[[ EXERCISE INPUT open ]]

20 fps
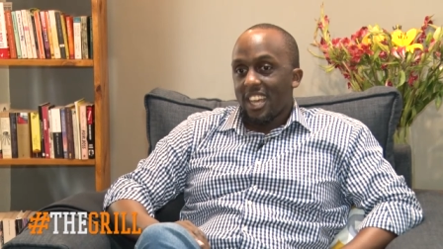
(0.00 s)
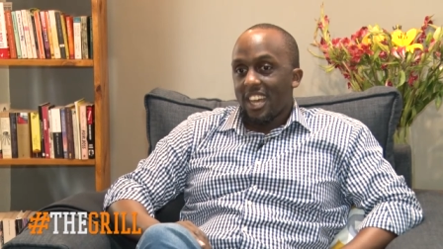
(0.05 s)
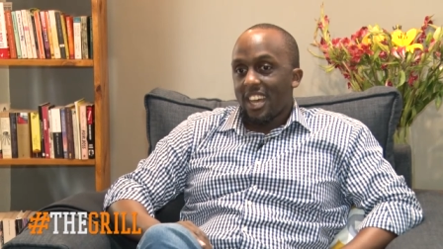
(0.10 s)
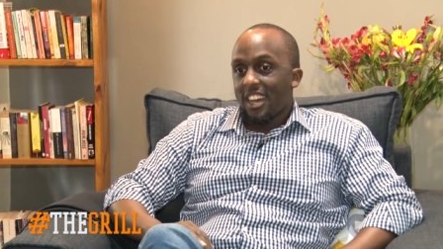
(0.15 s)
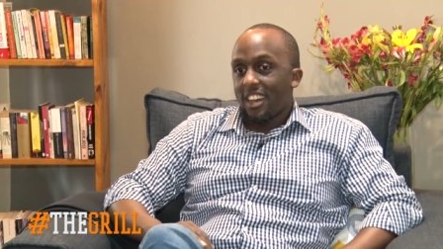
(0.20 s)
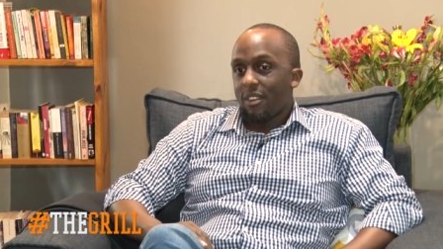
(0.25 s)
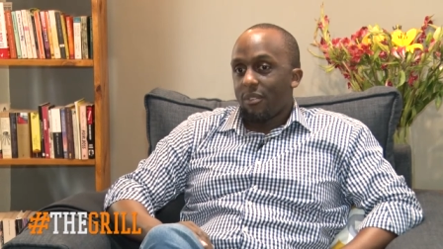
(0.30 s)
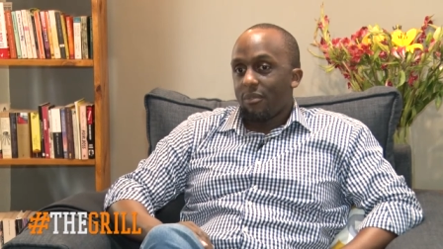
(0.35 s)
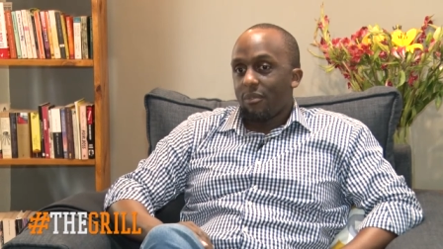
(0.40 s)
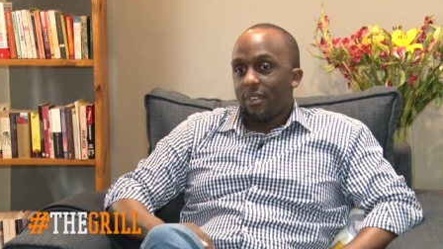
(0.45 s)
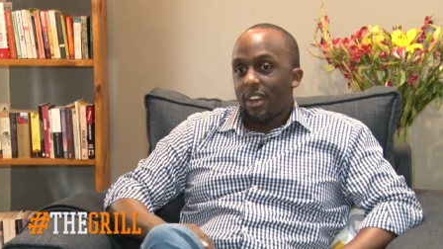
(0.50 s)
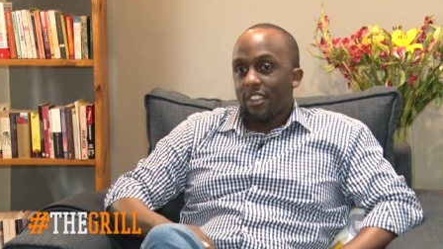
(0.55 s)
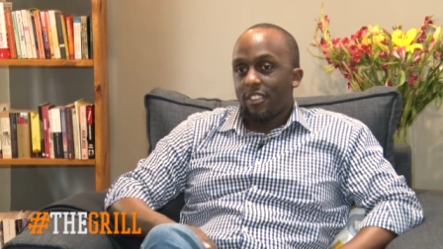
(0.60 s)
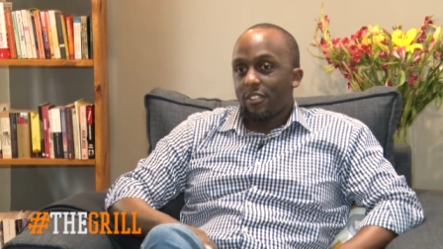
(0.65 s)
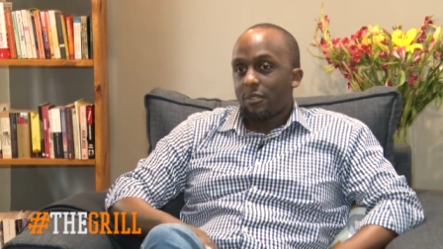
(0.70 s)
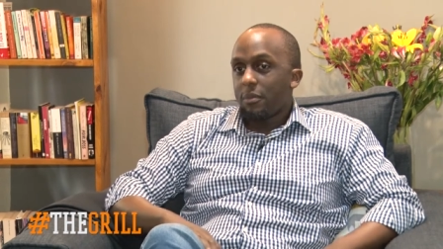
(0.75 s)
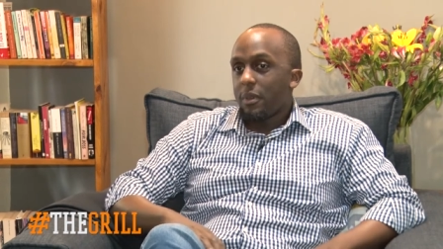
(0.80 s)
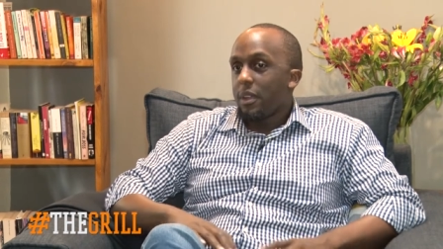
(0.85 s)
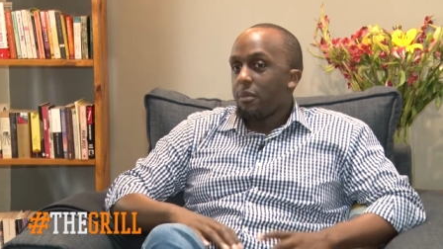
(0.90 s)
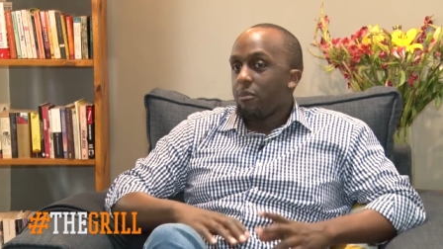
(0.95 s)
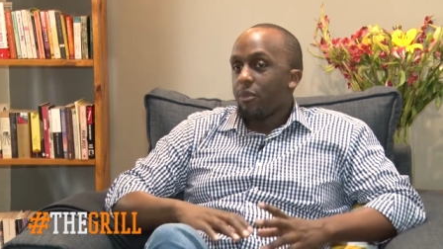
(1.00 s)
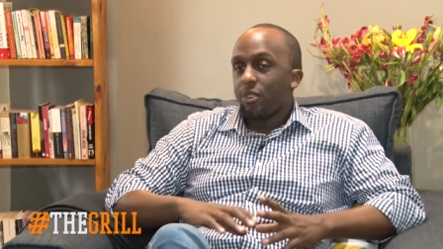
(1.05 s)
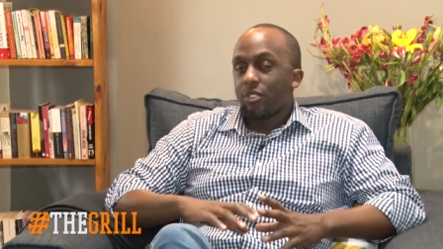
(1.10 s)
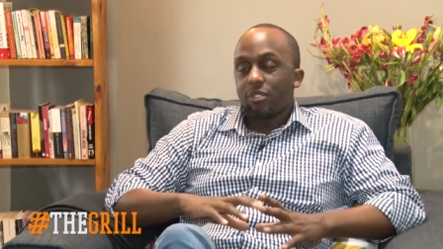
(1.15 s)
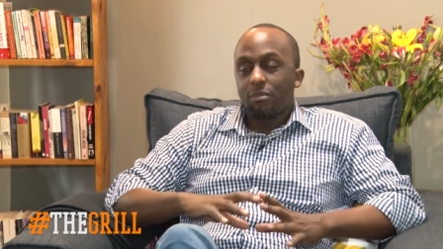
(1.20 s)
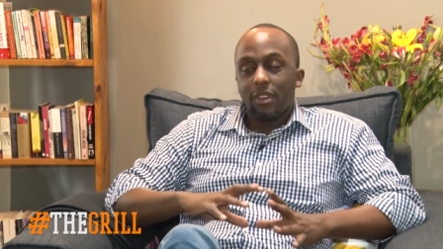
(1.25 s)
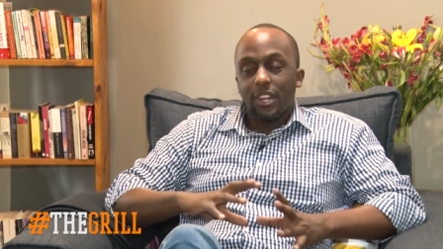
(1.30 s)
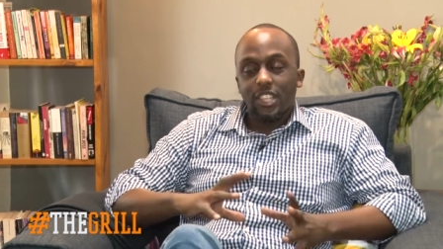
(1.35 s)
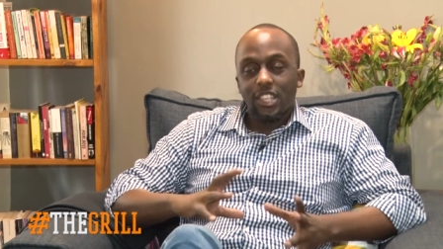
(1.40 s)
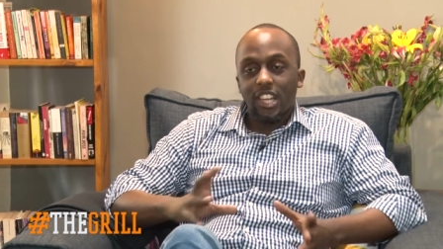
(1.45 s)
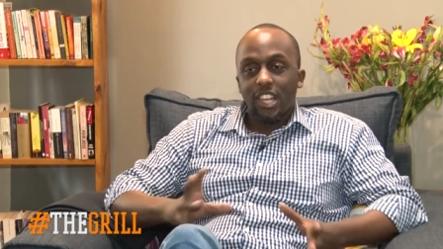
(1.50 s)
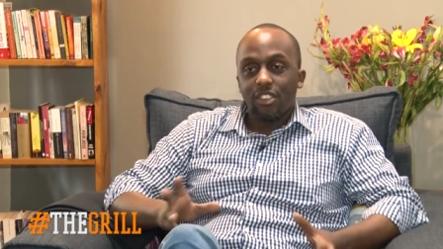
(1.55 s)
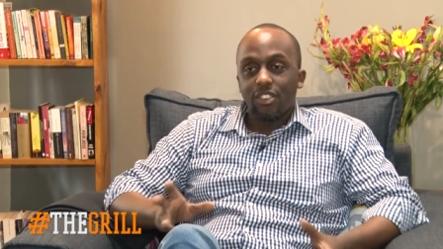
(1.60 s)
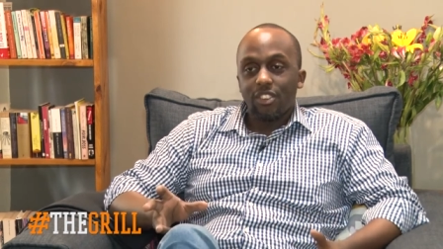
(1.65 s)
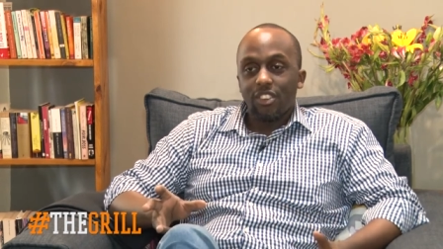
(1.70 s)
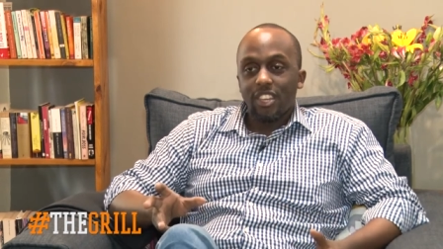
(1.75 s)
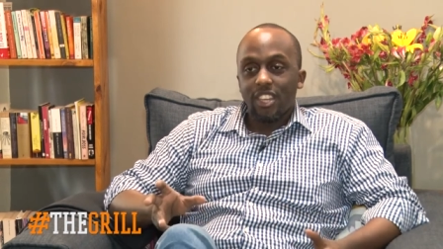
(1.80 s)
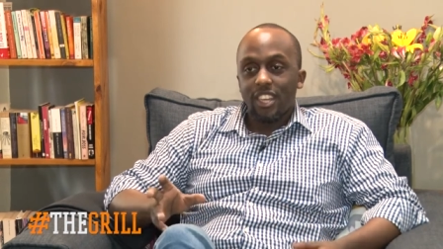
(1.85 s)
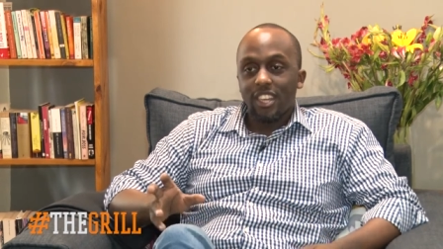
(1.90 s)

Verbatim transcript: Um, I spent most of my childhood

[[ EXERCISE INPUT closed ]]

WORK TO COMPLETE:
The data above should be returned in full, exactly as written, apart from its images.

OUTPUT:
20 fps
(0.00 s)
(0.05 s)
(0.10 s)
(0.15 s)
(0.20 s)
(0.25 s)
(0.30 s)
(0.35 s)
(0.40 s)
(0.45 s)
(0.50 s)
(0.55 s)
(0.60 s)
(0.65 s)
(0.70 s)
(0.75 s)
(0.80 s)
(0.85 s)
(0.90 s)
(0.95 s)
(1.00 s)
(1.05 s)
(1.10 s)
(1.15 s)
(1.20 s)
(1.25 s)
(1.30 s)
(1.35 s)
(1.40 s)
(1.45 s)
(1.50 s)
(1.55 s)
(1.60 s)
(1.65 s)
(1.70 s)
(1.75 s)
(1.80 s)
(1.85 s)
(1.90 s)

Verbatim transcript: Um, I spent most of my childhood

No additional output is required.